━━ Data ━━

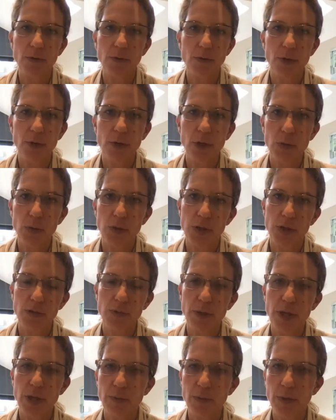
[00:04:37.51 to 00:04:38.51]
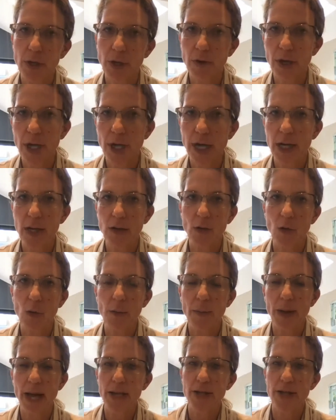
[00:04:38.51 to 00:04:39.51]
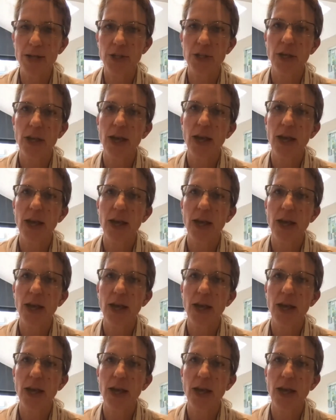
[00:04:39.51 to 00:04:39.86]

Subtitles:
foods which have been pureed or mashed,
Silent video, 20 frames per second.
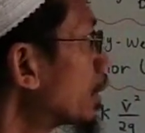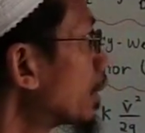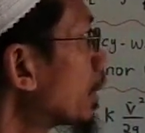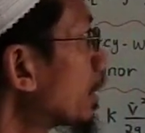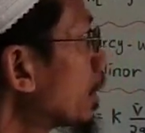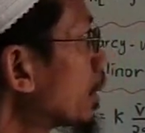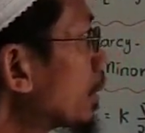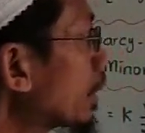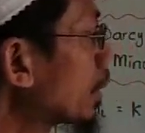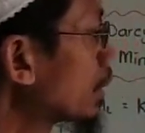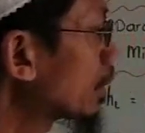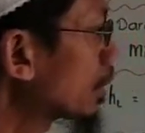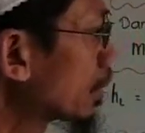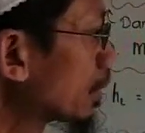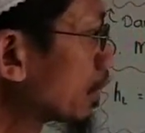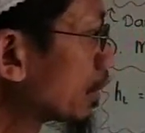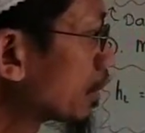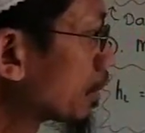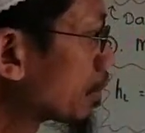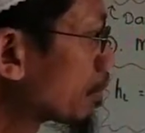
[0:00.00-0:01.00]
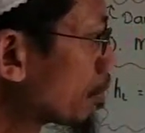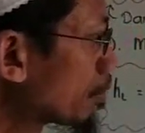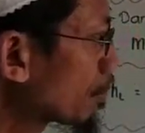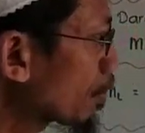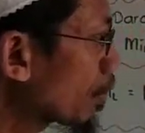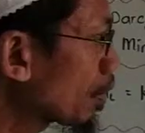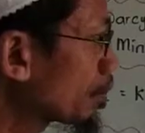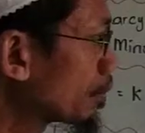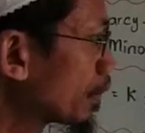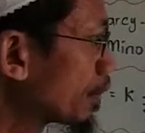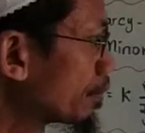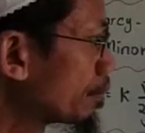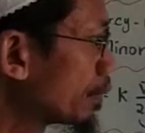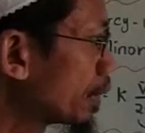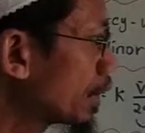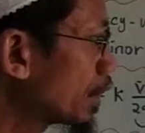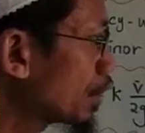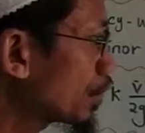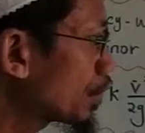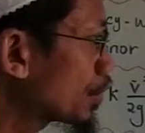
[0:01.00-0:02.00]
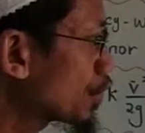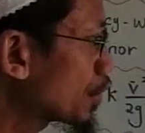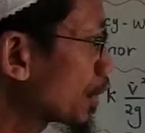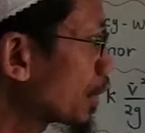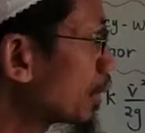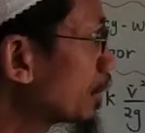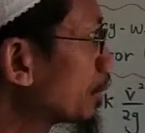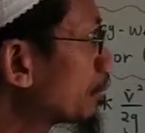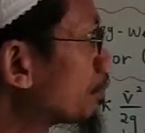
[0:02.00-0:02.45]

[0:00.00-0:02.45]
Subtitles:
and then from Bernoulli equation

━━━

Work instruction
Nothing but the pictures should be left out when the records are retyped exactly.

Written answer
[00:04:37.51 to 00:04:38.51]
[00:04:38.51 to 00:04:39.51]
[00:04:39.51 to 00:04:39.86]

Subtitles:
foods which have been pureed or mashed,
Silent video, 20 frames per second.
[0:00.00-0:01.00]
[0:01.00-0:02.00]
[0:02.00-0:02.45]

[0:00.00-0:02.45]
Subtitles:
and then from Bernoulli equation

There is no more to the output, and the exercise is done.